列挙系は fd で高速化。ディレクトリスケルトンは tree。

# (a) Directory skeleton — most important
tree -L 3 -d --noreport <dir> | head -100

# (b) File counts per directory
fd -e md --type f . <dir> \
  | awk -F/ '{NF--; print}' OFS=/ \
  | sort | uniq -c | sort -rn | head -50

# (c) Representative samples (head/tail per dir)
fd --type d . <dir> | while read -r d; do
  n=$(fd -e md --type f --max-depth 1 . "$d" 2>/dev/null | wc -l | tr -d ' ')
  [ "$n" -gt 0 ] || continue
  echo "## $d  ($n files)"
  fd -e md --type f --max-depth 1 . "$d" -x basename 2>/dev/null | sort | head -3
  [ "$n" -gt 6 ] && echo "  ..."
  [ "$n" -gt 6 ] && fd -e md --type f --max-depth 1 . "$d" -x basename 2>/dev/null | sort | tail -3
done | head -200

# (d) Naming-pattern statistics (regex-collapsed)
fd -e md --type f . <dir> -x basename \
  | sed -E 's/[0-9]{4}-[0-9]{2}-[0-9]{2}/YYYY-MM-DD/g; s/[0-9]+/N/g' \
  | sort | uniq -c | sort -rn | head -20

When COUNT > 5,000 — recursive

Suggest the user run /vw-qmd-classifier separately for each top-level subdirectory returned by tree -L 1 -d --noreport <dir>.

Step 3: Analyze patterns from observations

Look for:

Date-prefix patterns (YYYY-MM-DD-...md)
Subdirectory naming as semantic unit (meetings/, people/, journals/)
Filename prefixes/suffixes (meeting-, -spec, -adr)
Per-entity grouping (slug-style names like first-last.md)
Index/README files at directory boundaries

Step 4: Cluster into 3–8 candidate collections

Avoid singletons (1-2 files)
Prefer broad scope over hyper-specific splits
Use folder boundaries as default cluster lines
Collection name は 小文字 + アンダースコア区切り（agents, vercel_react_rules 等）。既存 collection と衝突する場合は別名を提案（例: agents が衝突するなら claude_agents）

Step 5: Draft contexts

For each collection, one-line context: <role> + <trust level> + <usage caveat>

例: "Meeting transcripts, raw, verify decisions before citing."

スコープ別 context を貼りたい場合は qmd://<collection>/<subpath> virtual path を使う：

qmd://agents/ — collection 全体
qmd://skills_core/SKILL.md — SKILL.md ファイル群（glob 風）に対する補足
qmd://eval/test-cases/ — サブディレクトリスコープ

Step 6: Output applicable command list

YAML ではなく実行可能な qmd CLI コマンド列を出力する。ユーザーがそのままコピペで実行できる形。

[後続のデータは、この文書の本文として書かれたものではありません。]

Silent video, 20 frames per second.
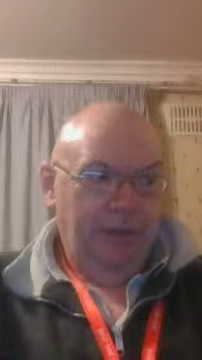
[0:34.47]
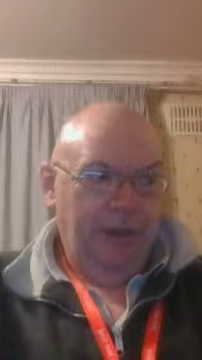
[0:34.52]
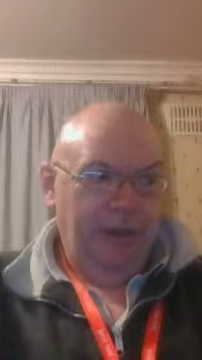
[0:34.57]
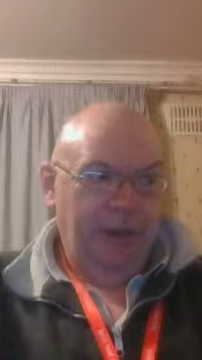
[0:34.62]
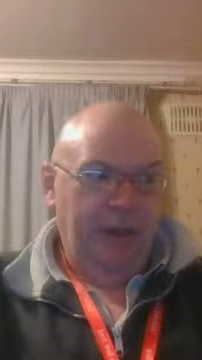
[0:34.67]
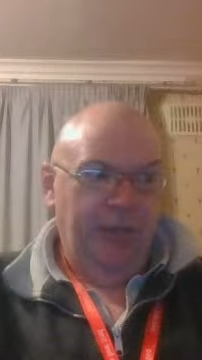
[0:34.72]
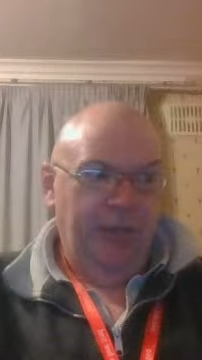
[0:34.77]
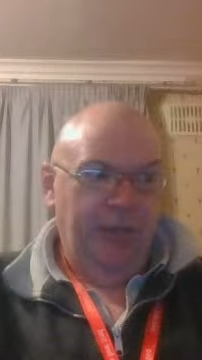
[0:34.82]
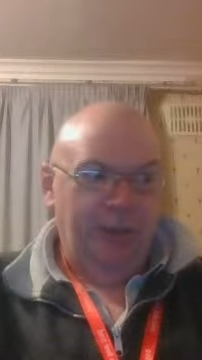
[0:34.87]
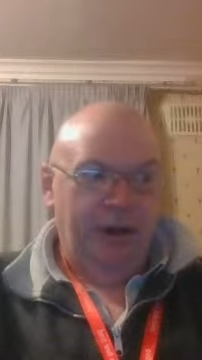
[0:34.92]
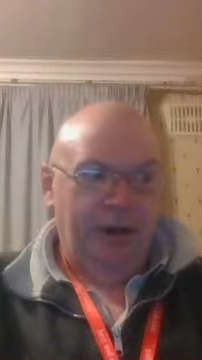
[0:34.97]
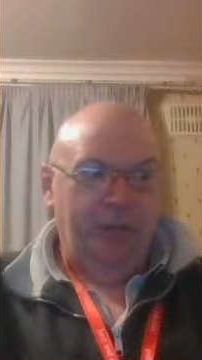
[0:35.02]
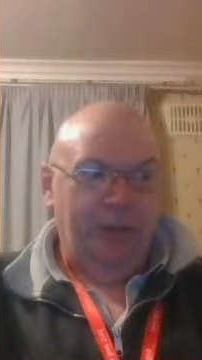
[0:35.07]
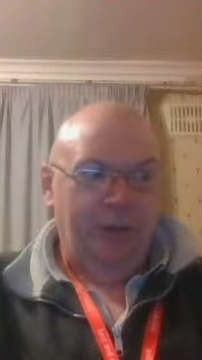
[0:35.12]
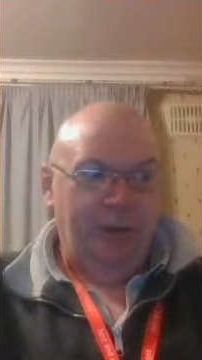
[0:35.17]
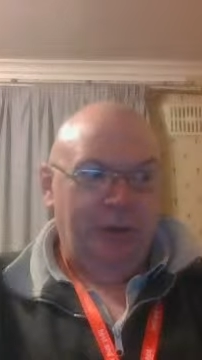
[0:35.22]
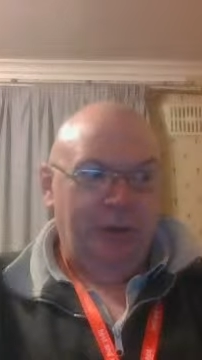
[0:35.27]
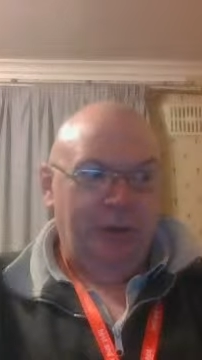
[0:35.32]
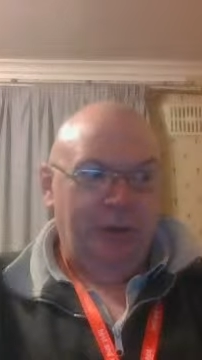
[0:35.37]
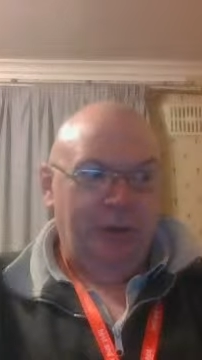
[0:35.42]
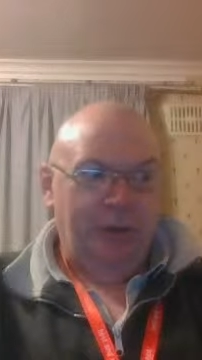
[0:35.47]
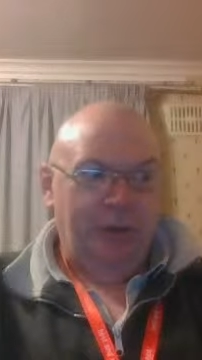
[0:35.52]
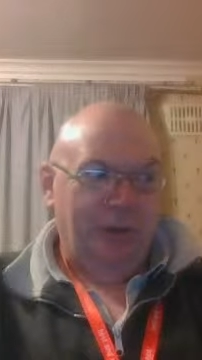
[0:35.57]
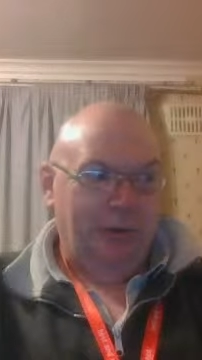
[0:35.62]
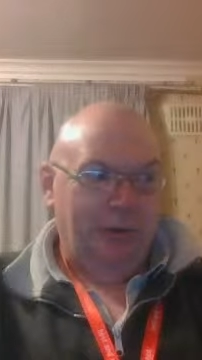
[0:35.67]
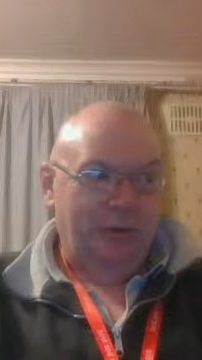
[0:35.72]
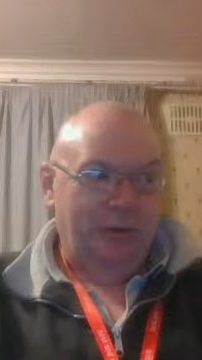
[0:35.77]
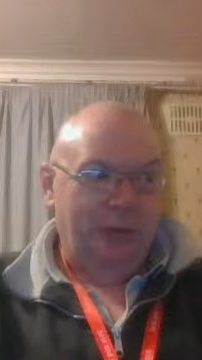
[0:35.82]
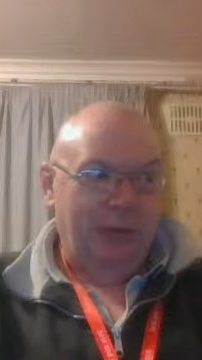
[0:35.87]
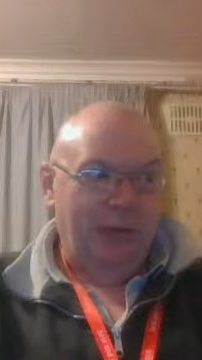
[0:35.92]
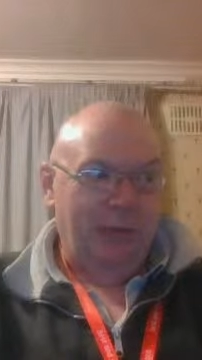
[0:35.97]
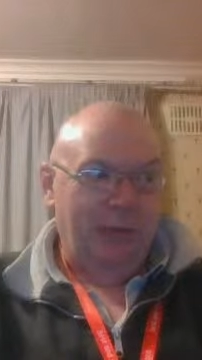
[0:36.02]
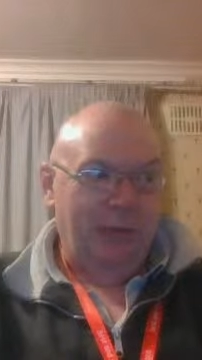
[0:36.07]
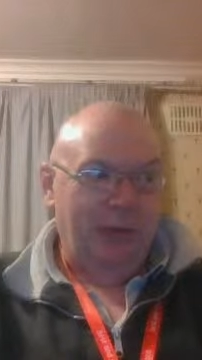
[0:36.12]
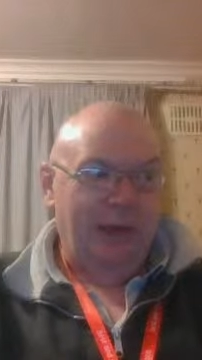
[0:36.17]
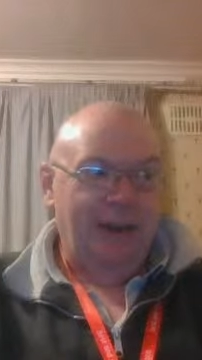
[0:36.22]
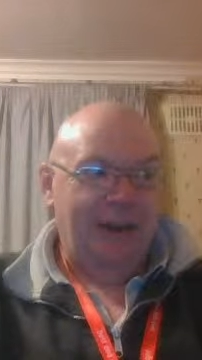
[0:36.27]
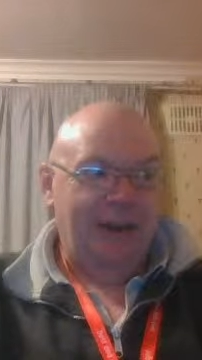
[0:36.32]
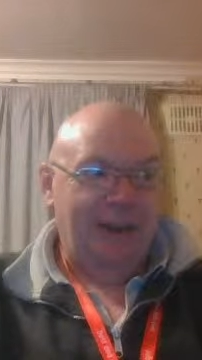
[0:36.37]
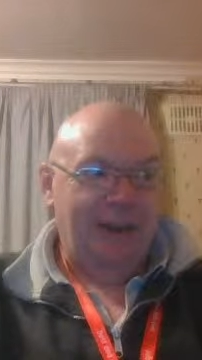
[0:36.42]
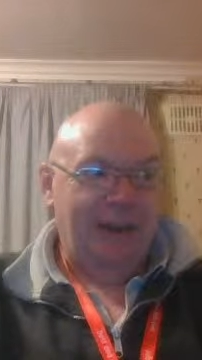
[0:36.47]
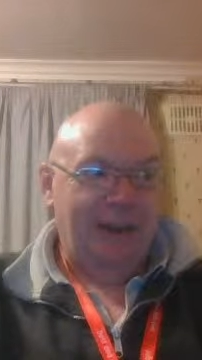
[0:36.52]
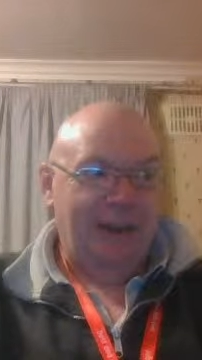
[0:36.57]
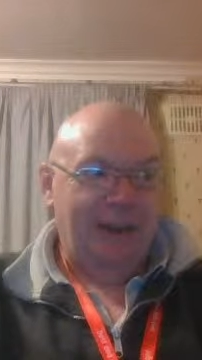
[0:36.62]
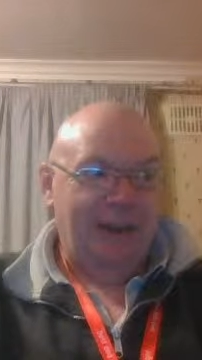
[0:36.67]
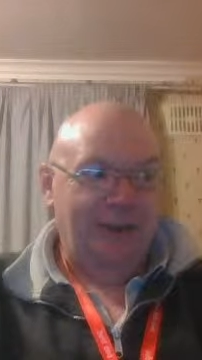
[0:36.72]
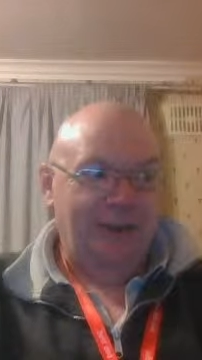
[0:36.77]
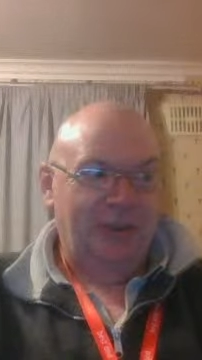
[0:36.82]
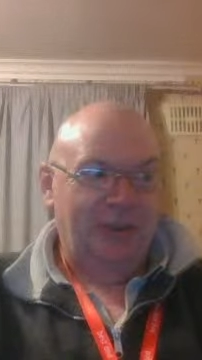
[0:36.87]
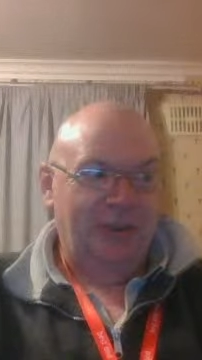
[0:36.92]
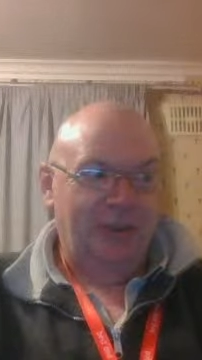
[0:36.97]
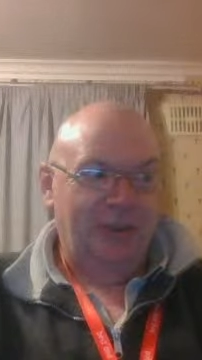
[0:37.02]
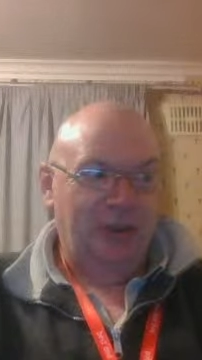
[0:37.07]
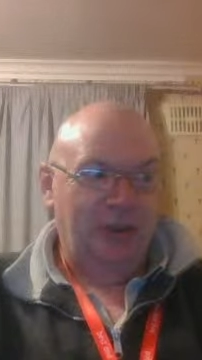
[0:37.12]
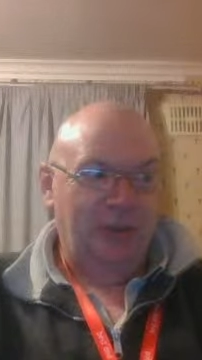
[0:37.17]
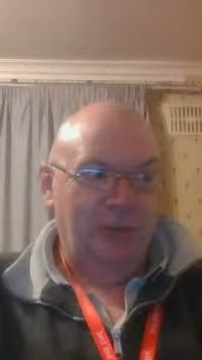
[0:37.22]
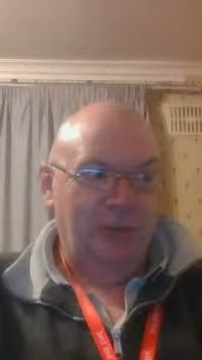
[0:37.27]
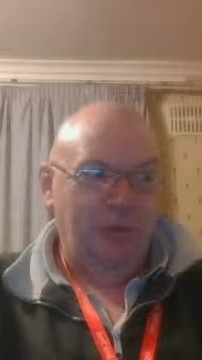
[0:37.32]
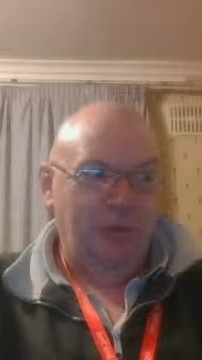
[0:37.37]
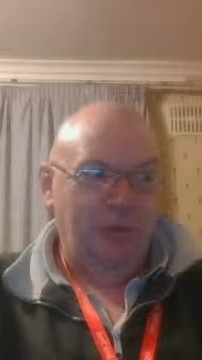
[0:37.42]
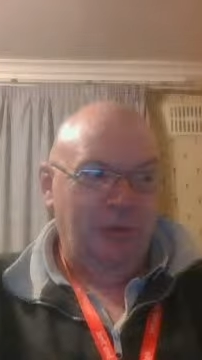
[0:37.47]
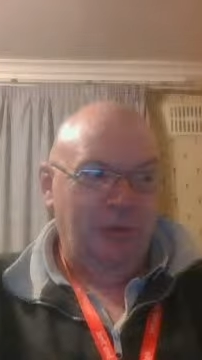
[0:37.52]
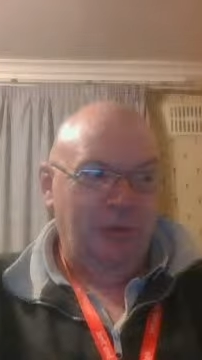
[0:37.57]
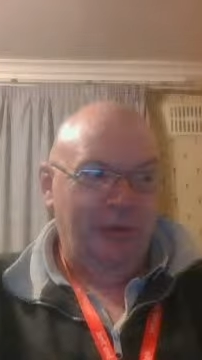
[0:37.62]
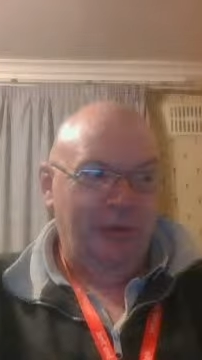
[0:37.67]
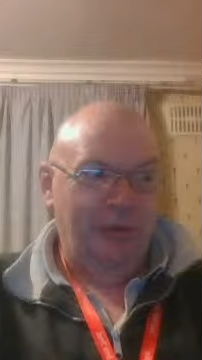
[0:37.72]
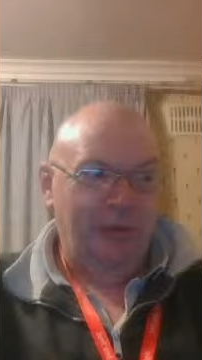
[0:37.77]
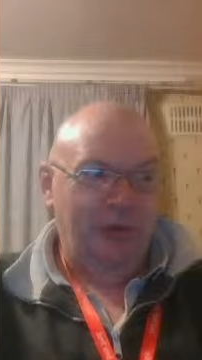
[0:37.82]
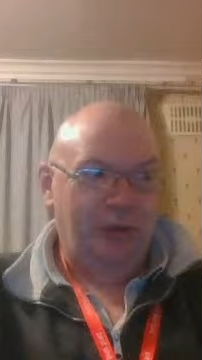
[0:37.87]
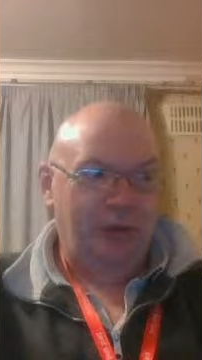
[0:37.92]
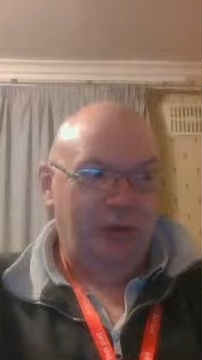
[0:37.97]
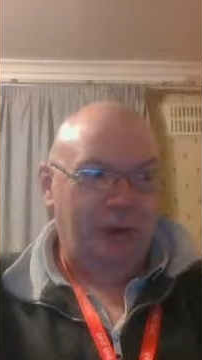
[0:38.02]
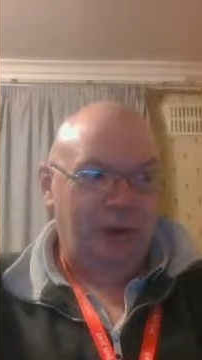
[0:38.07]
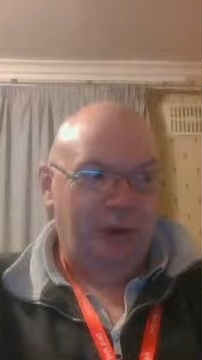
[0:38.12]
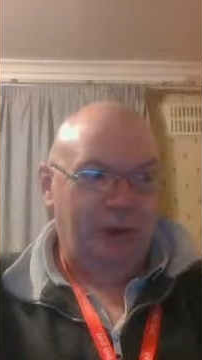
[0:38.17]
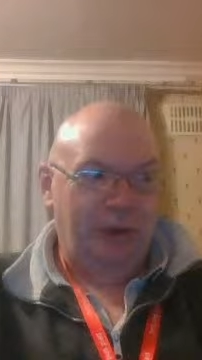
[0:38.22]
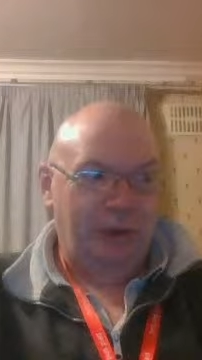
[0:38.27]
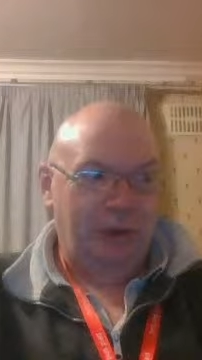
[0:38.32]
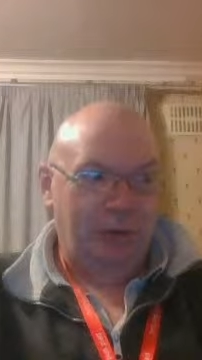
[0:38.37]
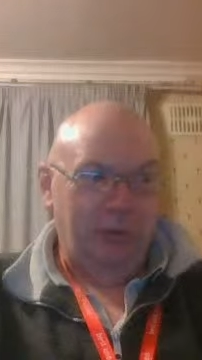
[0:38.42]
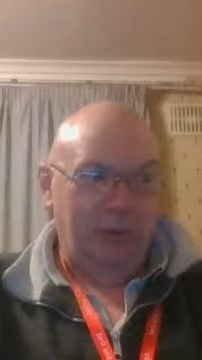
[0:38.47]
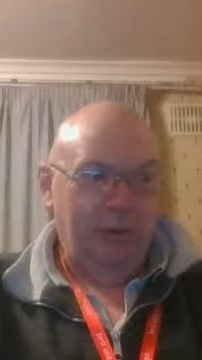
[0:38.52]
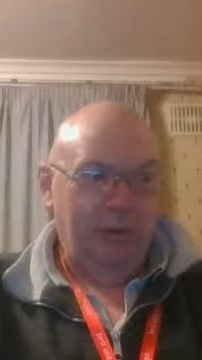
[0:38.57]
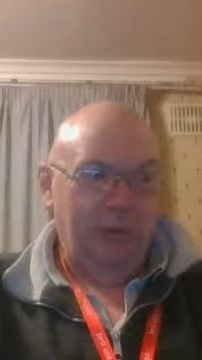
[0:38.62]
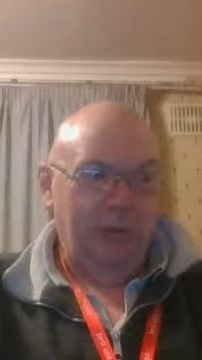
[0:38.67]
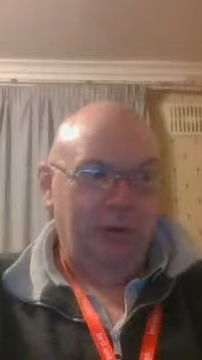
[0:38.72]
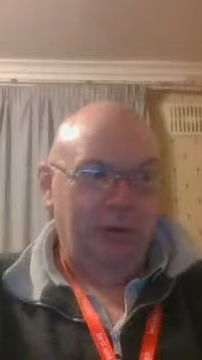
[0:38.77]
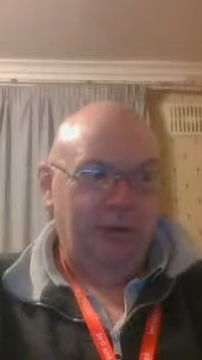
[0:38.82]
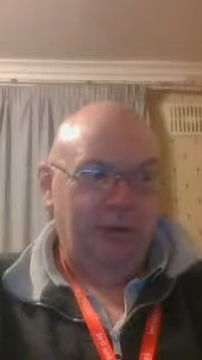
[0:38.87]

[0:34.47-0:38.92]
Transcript: Over everything else, men can assume they have control, but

# === qmd-classify proposal for: <target dir> ===
# Generated: <date>
# Files: <count> (sampling: yes/no)
# Existing collections (from `qmd collection list`): <list> [or: none]
# Name collision check: <ok / WARNING ...>

# --- 1. Add collections ---
qmd collection add <name1> <abs-path1> --pattern '**/*.md'
qmd collection add <name2> <abs-path2> --pattern '**/*.md'
# ...

# --- 2. Attach contexts (one liner per collection / scope) ---
qmd context add 'qmd://<name1>/' '<role + trust + caveat>'
qmd context add 'qmd://<name2>/' '<role + trust + caveat>'
# scope-specific (optional):
qmd context add 'qmd://<name3>/SKILL.md' '<scope-specific note>'

# --- 3. Re-index and embed ---
qmd update
qmd embed --all

# --- 4. (optional) Verify coverage ---
qmd collection list
qmd ls <name1>

When sampling was used (>500 files), prepend a NOTE comment block:

# NOTE: Based on hierarchical sampling of N files (full enumeration skipped).
#       File-body inspection NOT performed. Run `qmd collection list` and
#       `qmd ls <name>` after `qmd update` to validate that all paths got classified.

Step 7: Rollback hint

末尾に必ずロールバック方法を 1 行で添える：

# Rollback: qmd collection remove <name1> <name2> ... && qmd update

OUTPUT STRUCTURE (required)

最終出力は以下 4 セクション構成：

集計サマリー — 規模・ディレクトリ別カウント・命名統計（日本語）
既存 collection との衝突チェック結果（日本語）
適用コマンド列（上記 Step 6 の bash 形式）
要レビュー箇所（日本語、TODO 形式）

OUTPUT STYLE

ナレーションは日本語、CLI コマンドは英語のまま。
Be conservative: prefer fewer collections with broad scope.
「unclassified」「misc」コレクションは作らない（qmd collection add で空集合に近いものを作っても意味が薄い）。代わりに「ルート直下の N ファイルは collection 化を見送り、qmd context add / で global context のみ付与」を提案する形でよい。
Show file counts in CLI comments for sanity-check (# files: N).
If a directory has < 20 files, suggest a single collection (don't over-engineer).
For sampling-based runs, explicitly say "based on N samples of M total files".

標準起動フロー

引数なしで起動された場合（例: /vw-qmd-classifier のみ）、AskUserQuestion で対象ディレクトリを収集する：

「対象ディレクトリのパスを教えてください」（自由入力）
（任意）「既存 collection を破棄して再構築しますか？」（破棄なし / collection_X だけ削除 / 既存維持で追加）

引数ありで起動された場合（例: /vw-qmd-classifier ~/Documents/notes）、即座に Step 0 から実行。